Frequency
frequency | DATA STRUCTURE |
---|---|
id | SERIAL |
quantity | INTEGER |
day_week | REAL |
months | REAL |
days | REAL |
seconds | REAL |
next_date | TIMESTAMP |
finish_date | DATE |
catch_up_sum | INTEGER |
'frequency' contains a plethora of ways for modeling a frequency, this is a table that makes more sense when one understands karma. If one wants to automate something that happens, changes every 4 days 9 hours and 53 seconds, finishing at 2029, it can be done so. 'day_week' is the day of the week, monday is 1. 'months', 'days' and 'seconds' are what they seem, 'next_date' is the column that changes when the time comes, advancing to a next date in accordance with the previous columns. 'finish_date' asserts that it will only run before a certain date, 'catch_up_sum' is a value that when negative and the 'next_date' is way behind the current date, the returned value will be of a certain amount, so instead of returning one, it will return the absolute value of this column.
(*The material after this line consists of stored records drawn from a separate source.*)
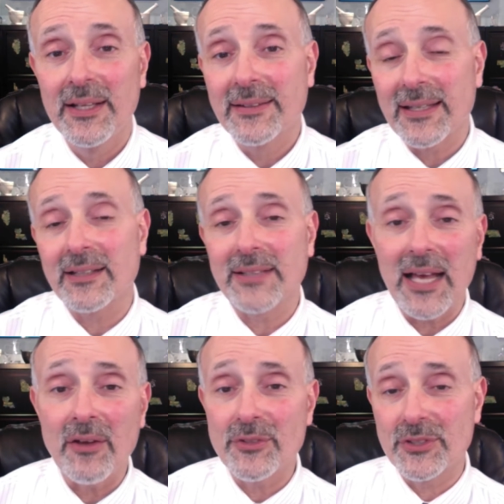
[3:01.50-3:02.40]
that
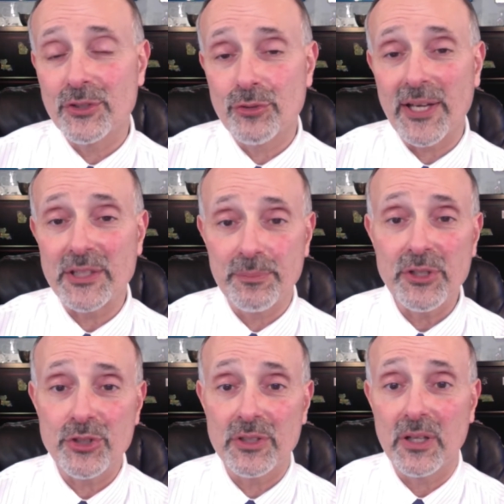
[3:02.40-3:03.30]
allows the
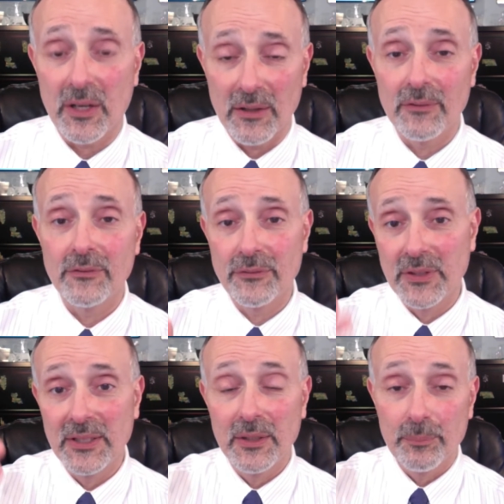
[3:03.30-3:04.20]
transmission of
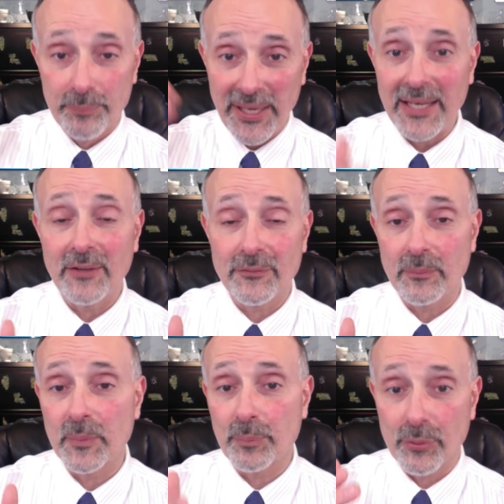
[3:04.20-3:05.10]
pain
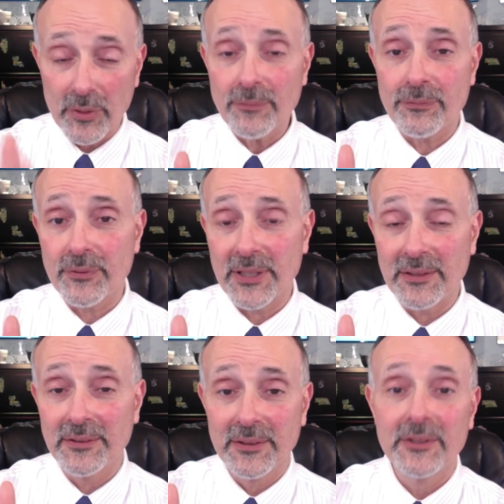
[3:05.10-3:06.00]
from the
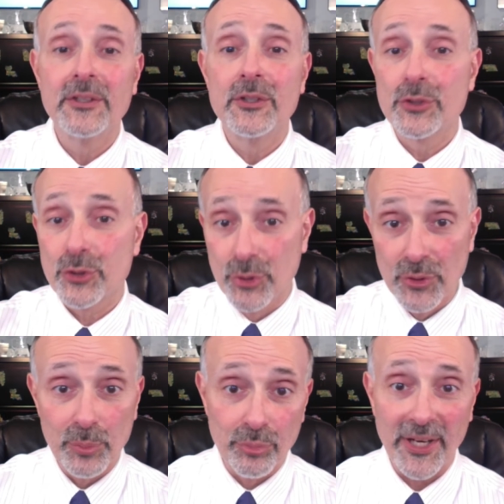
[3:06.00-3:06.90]
periphery to
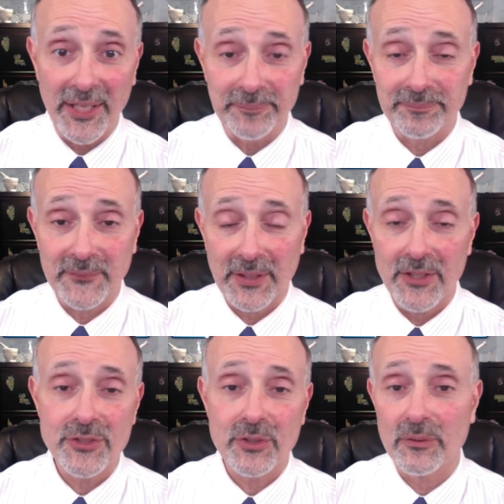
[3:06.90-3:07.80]
the brain.
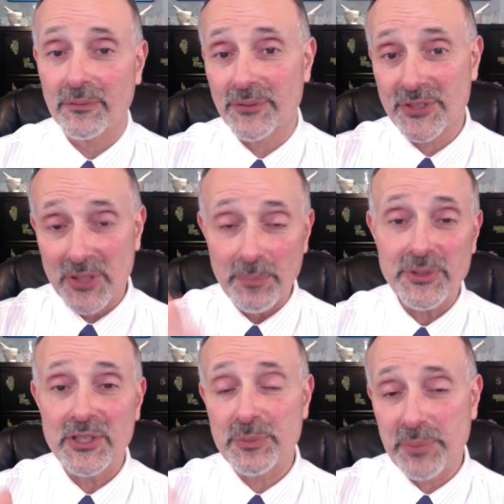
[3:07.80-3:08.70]
Okay, so if
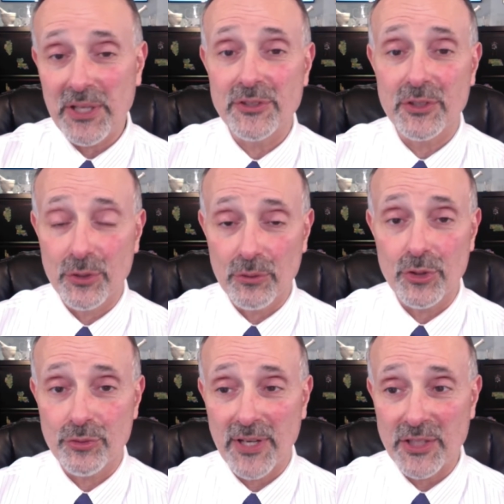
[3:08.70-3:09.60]
substance P is the
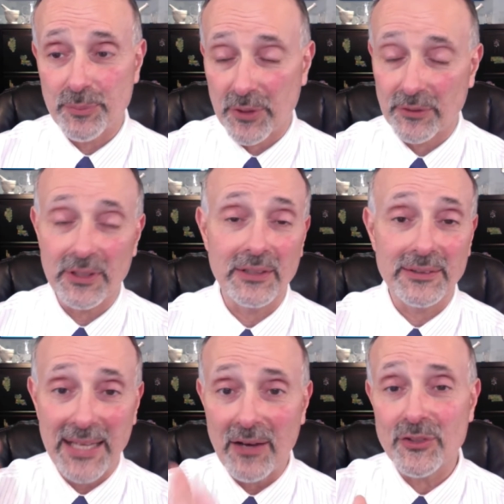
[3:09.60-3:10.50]
neurotransmitter that
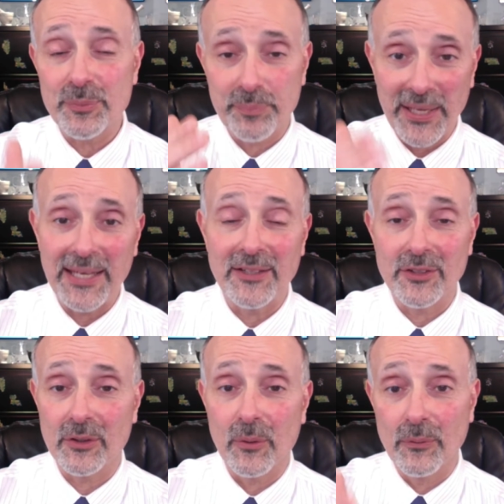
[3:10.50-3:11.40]
allows pain
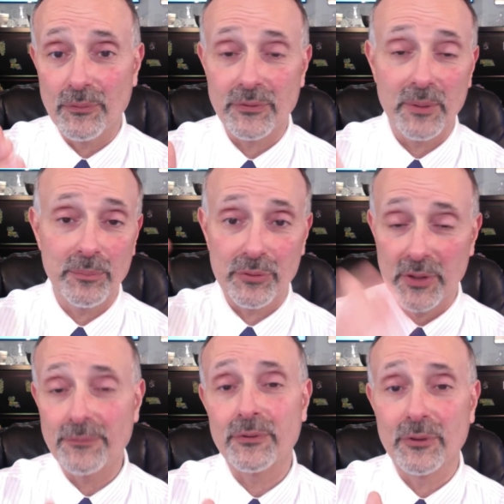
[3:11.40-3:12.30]
to go from
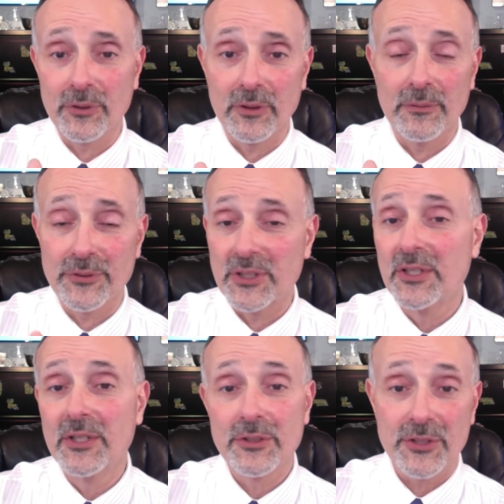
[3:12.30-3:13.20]
peripheral nerves
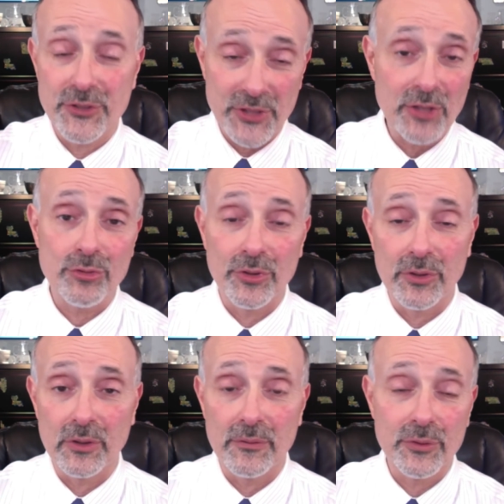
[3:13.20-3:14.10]
to central
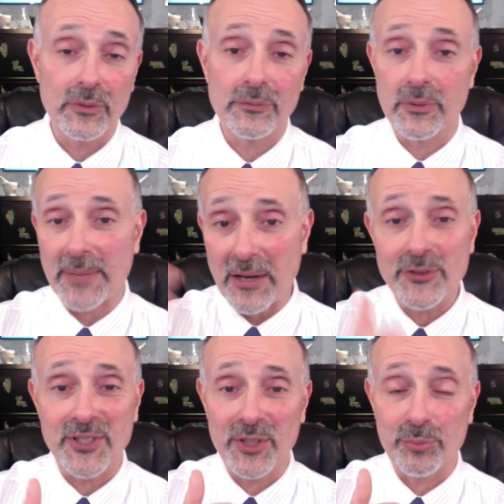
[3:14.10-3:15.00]
nerves, or from
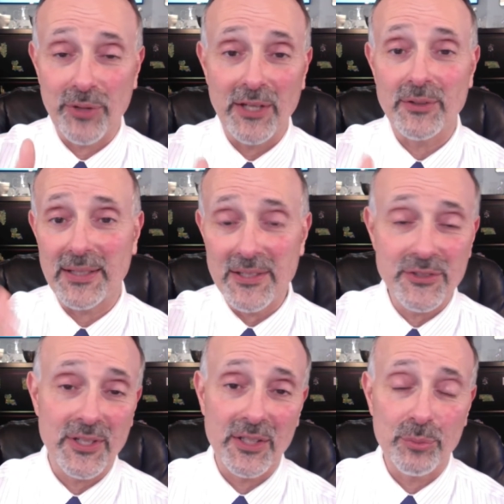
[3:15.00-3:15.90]
outside the brain to
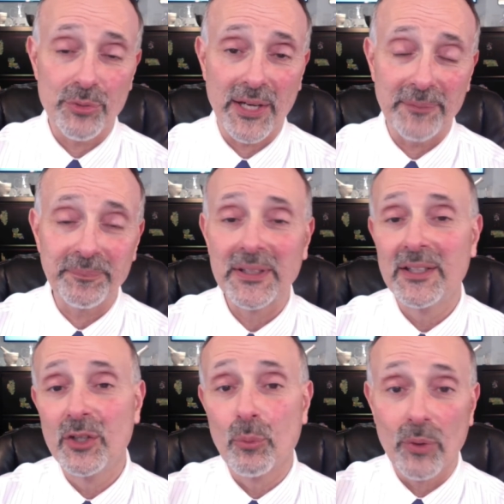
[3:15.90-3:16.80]
inside the brain,
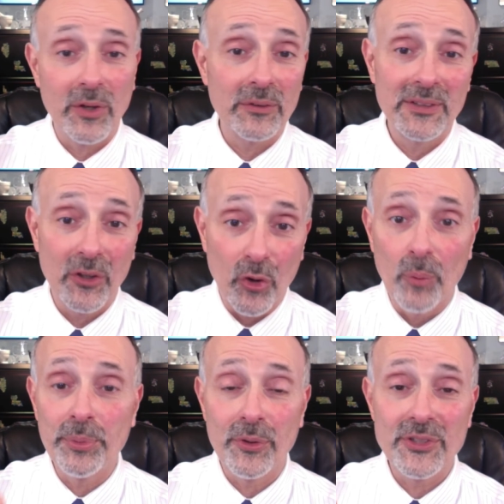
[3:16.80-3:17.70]
well,
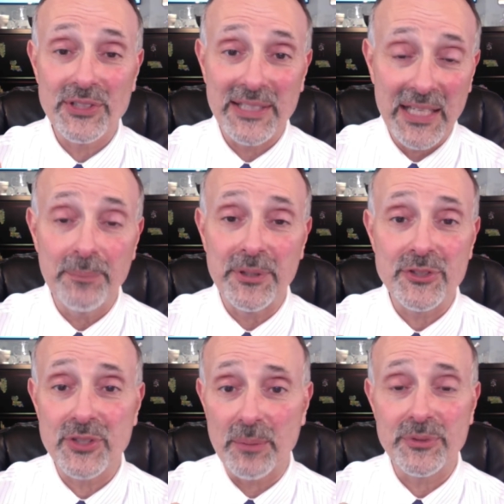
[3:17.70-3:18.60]
opioids inhibit
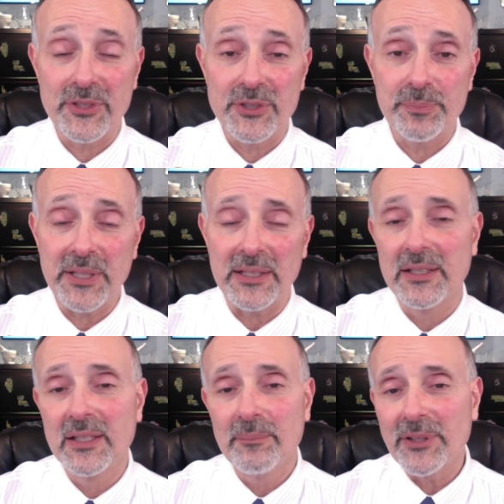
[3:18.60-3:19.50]
substance P.
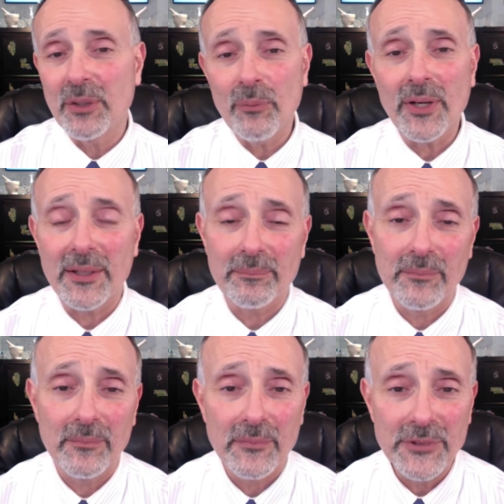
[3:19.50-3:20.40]
But they work
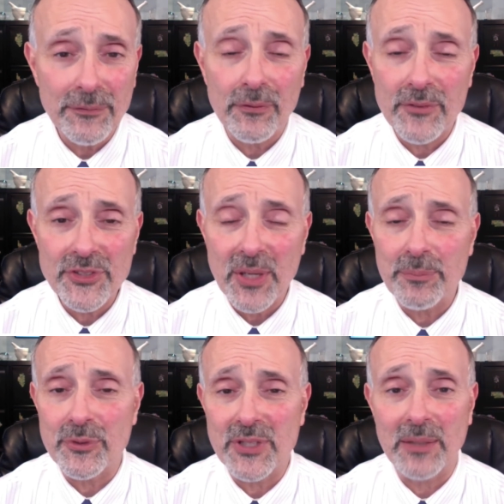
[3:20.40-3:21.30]
at different
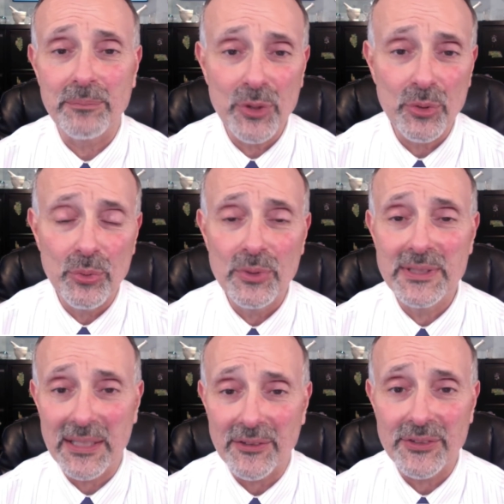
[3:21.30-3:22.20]
receptors like mu,
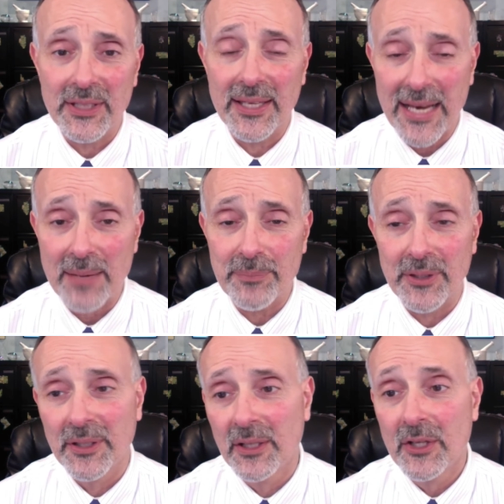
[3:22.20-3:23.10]
delta,
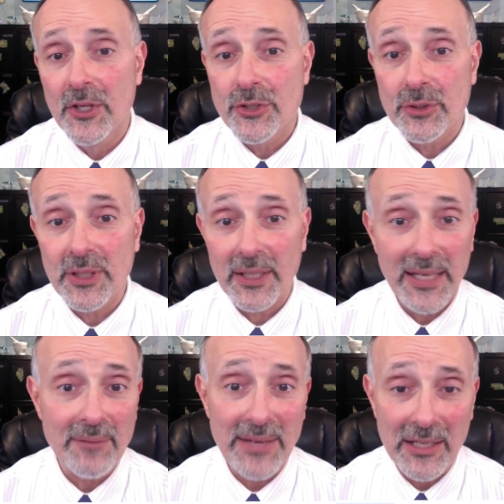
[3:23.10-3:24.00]
kappa, so they can
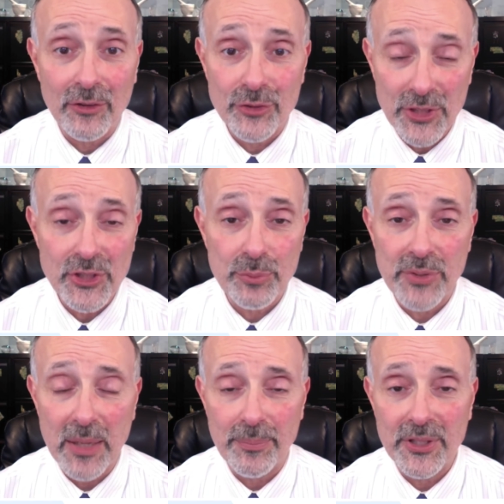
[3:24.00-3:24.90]
have analgesic
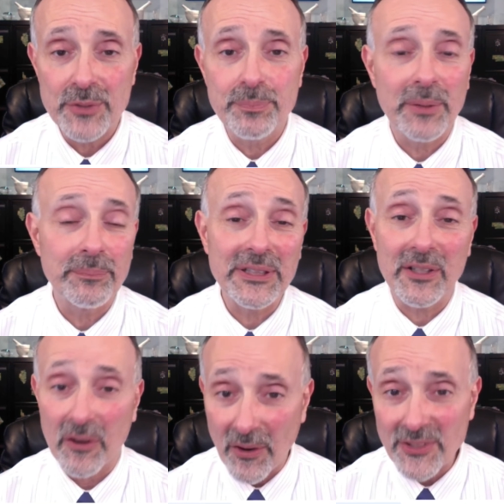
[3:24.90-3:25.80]
properties. But
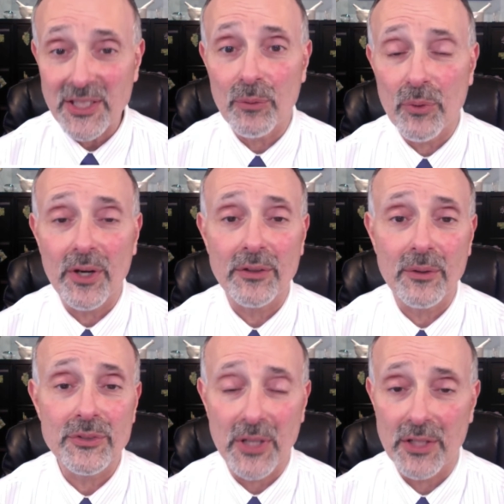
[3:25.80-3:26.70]
because they work at
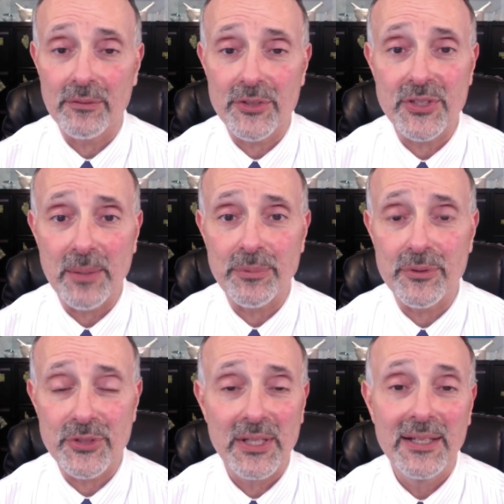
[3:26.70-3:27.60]
those other
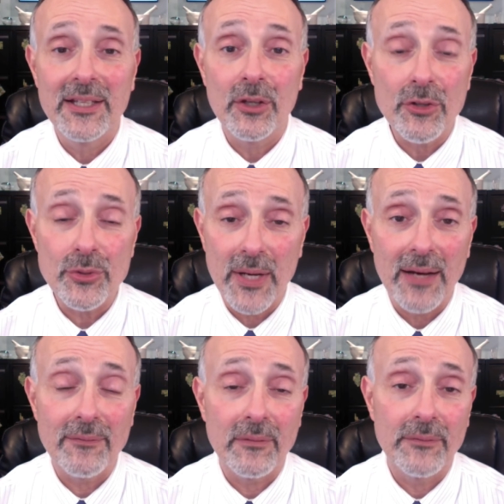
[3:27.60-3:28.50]
receptors, they also
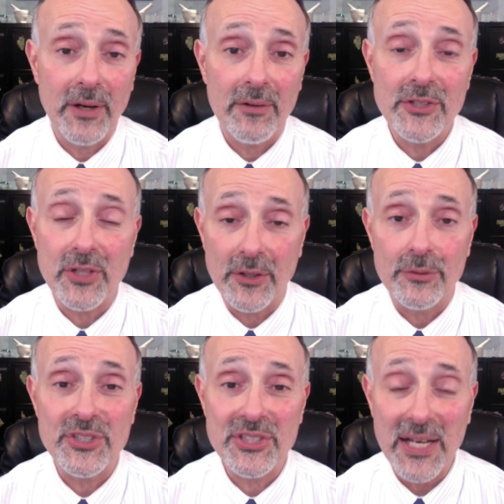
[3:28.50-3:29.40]
have various
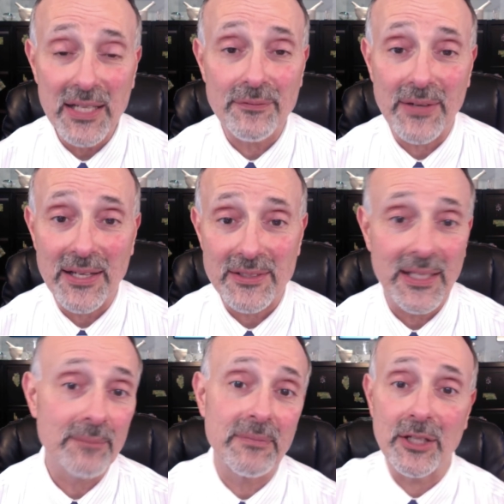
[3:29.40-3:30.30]
other side effects
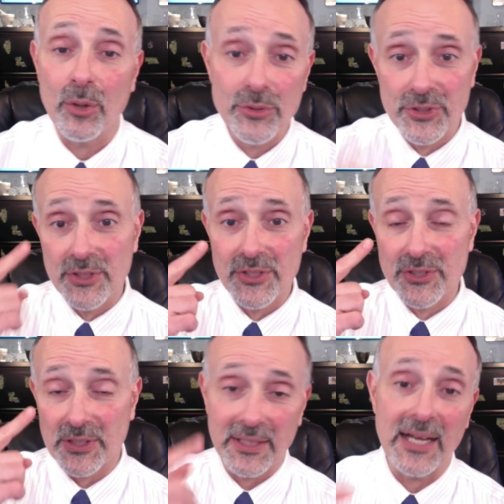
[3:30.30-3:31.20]
like
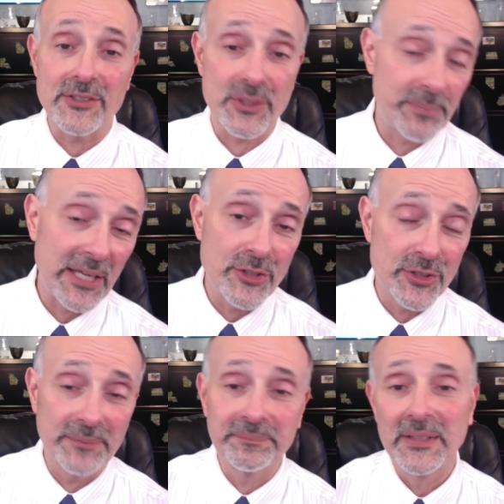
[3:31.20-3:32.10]
meiosis and constipation,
Example:
There is one frequency for every 60 seconds, starting now, but I have activated it with karma 10 minutes from now. With a 'catch_up_sum' of -2 it will return 2, it should return 10, for it's been 10 minutes stopped, and then return 1 every 1 minute, but with a 'catch_up_sum' of -2 it returns 2. If the 'catch_up_sum' is more than zero, it will multiply the value returned, so if instead of -2 it's '2.5, after 10 minutes from being stopped it will return 25, and 2.5 every subsequent minute.